Steve shrugged. “Who knows. I’m going to have to hire some extra help to keep an eye out, though. I can’t afford to be losing my sheep to whatever did this.”

“I really appreciate the text,” Shandi said, flashing a quick wink Jake’s way. “The sheriff made Bill over at Serendipity clean it all up before I could get there. A picture is worth a thousand words, they say.”

“It’s a pretty gruesome picture.” Jake said.

“Do you think cheetahs could do this?” she said. “They’ve got some over at Relics Wildlife Reserve. Maybe they got out.”

“No idea. Seems like it would take two cheetahs to rip it in half like this. And then why wouldn’t they eat it?”

Shandi dropped the Nikon back to her hip. “Yeah. Good point. Why kill anything if you’re not going to eat it?”

With Shandi done with her pictures, Steve walked in, picked up the back half of the lamb and tossed it into the four-wheeler’s trailer. Jake could tell he just wanted to move on with his day. Steve had a lot of work to do and speculating about wild animals didn’t feed the chickens or move the sheep.

“Sheriff says it was a coyote.” Jake rolled his eyes, making it clear that he didn’t buy into the theory.

Shandi laughed. “Right. I think it’s more believable that aliens did this.”

Steve picked up the front half of the lamb. “Probably just some prank. School’s starting up again soon. The kids get crazy towards the end of the summer.”

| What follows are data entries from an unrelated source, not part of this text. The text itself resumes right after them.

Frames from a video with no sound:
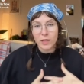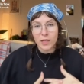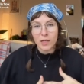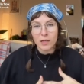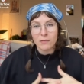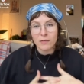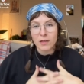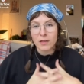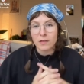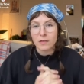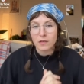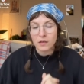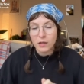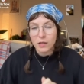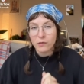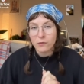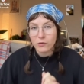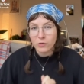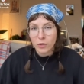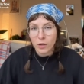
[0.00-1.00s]
live in the
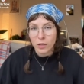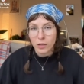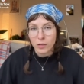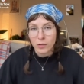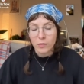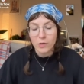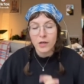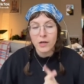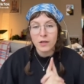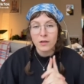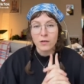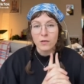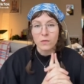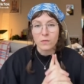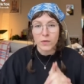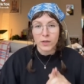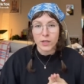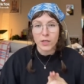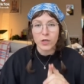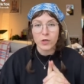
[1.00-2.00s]
city of Toronto, this
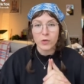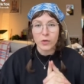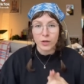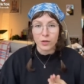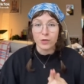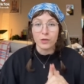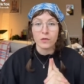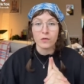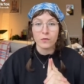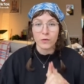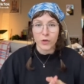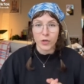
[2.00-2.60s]
video is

Shandi replied, “Pretty macabre prank.”

She glanced over the scene one more time. Satisfied that she had gotten what she needed, she approached Jake and embraced him in a quick, light hug.

“Thanks again for the tip, Jake. You should get out more. You’re good people.” She flashed him a wistful smile before turning to Steve. “Have a good one, Steve.”

Steve nodded and touched the brim of his ball cap. “You too, Shandi.”

She walked over to her Camry and climbed in. Within moments, Shandi tore away from Watermelon Ranch, returning things to the quiet bleating of sheep and the laid-back unflappability of the ranch-hands. The ranch felt empty without Shandi’s energy.

She would write one hell of a story. Perhaps about the Sheriff’s Department trying to hide grisly livestock mutilations from the masses. Or maybe a piece about how the sheriff failed to provide protection for the citizens of Rose Valley from a dangerous creature.

Whatever her angle, Jake knew that Shandi would take any opportunity she could to crucify her ex-husband.

What kind of creature could, or would want to, wreak this much havoc? Jake imagined a predator lurking in the shadows of Rose Valley, unknown to science and poised to shock the world with its existence. He imagined Bigfoot, or chupacabras, or something else newer and more dangerous. After a year of rehabilitation from a car accident that nearly killed him, the mystery of an unknown creature stoked a fire within him that had been dormant for far too long.

He had a mystery to solve, even if it meant embracing his place in the world once again.